Last_ok field in events submitted to agent API not being consumed

I’m implementing a plugin for LibreNMS that translates alerts into Sensu events via the agent API. I’m finding that as LibreNMS only generates alerts on failure, the incident start/last ok values are not being set correctly.

I tried manually setting a last_ok value in the events I’m generating, but it’s being ignored (i.e. the UI still reflects the timestamp of the last actual ok event):

{
  "check": {
    "metadata": {
      "name": "lnms-test-rule",
      "namespace": "default",
      "annotations": {
        "generated-by": "LibreNMS",
        "acknowledged": "false"
      }
    },
    "command": "LibreNMS: macros.device = 1",
    "executed": 1586183569,
    "interval": 300,
    "issued": 1586183569,
    "last_ok": 1586183269,
    "output": "This is a test alert",
    "status": 2
  },
  "entity": {
    "metadata": {
      "name": "ndc-ipam-001",
      "namespace": "default"
    },
    "system": {
      "hostname": "ndc-ipam-001"
    }
  }
}

So instead of last_ok being set to 1586183269, the resulting critical event has a last_ok of the last time the event was resolved.

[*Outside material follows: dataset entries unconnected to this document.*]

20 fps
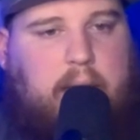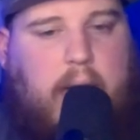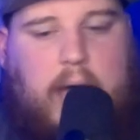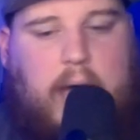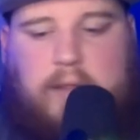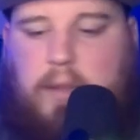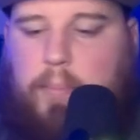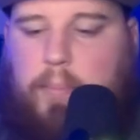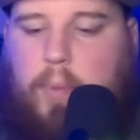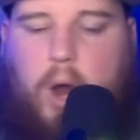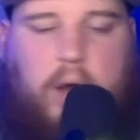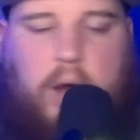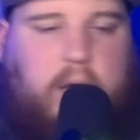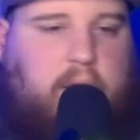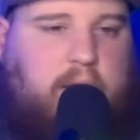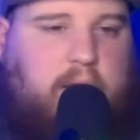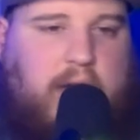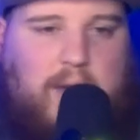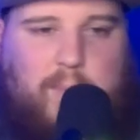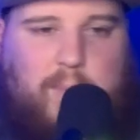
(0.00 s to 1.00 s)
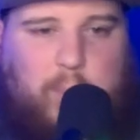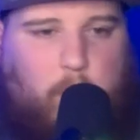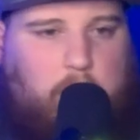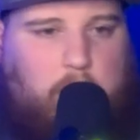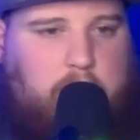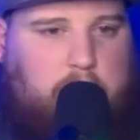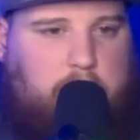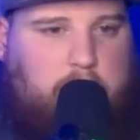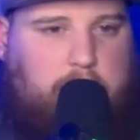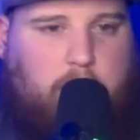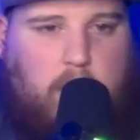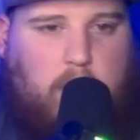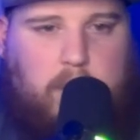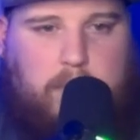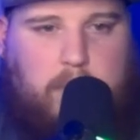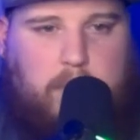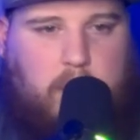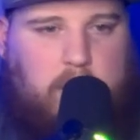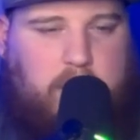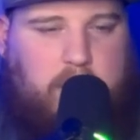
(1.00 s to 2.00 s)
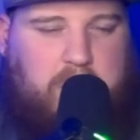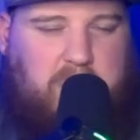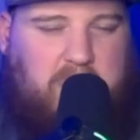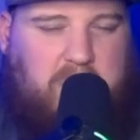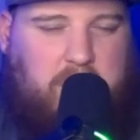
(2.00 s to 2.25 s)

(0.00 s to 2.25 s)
At the Marcus Davenport part,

Is what I’m trying to do possible, or should I just spoof an “ok” event before raising the alert?

You won’t be able to set last_ok yourself, that’s managed internally.

Does LibreNMS not generate an ‘ok’ event that you could ingest as well? Otherwise how are you going to clear the alerts?

It does, which clears the alert as expected, but if the same fault is raised a second time Sensu only knows about the single ‘ok’ instance.

This makes it incorrectly report that the alert has been open for much longer than it actually has - despite the test alert above only being raised at around 2pm today, the dashboard stated the alert been running since last week (the last time I raised and cleared the alert).

sounds like it’s intended behaviour, so I can send a fake “ok” to the agent to set the timer before the real alert is sent, which should do the trick.

1 Like

I think I understand the problem… the first injection of the event is non-zero…
and this is probably something we’ll need to think about for synthetic events that aren’t scheduled checks on a regular interval.

Can you do me a favor, can you paste a redacted json event while the event is in the bad state for me to look at?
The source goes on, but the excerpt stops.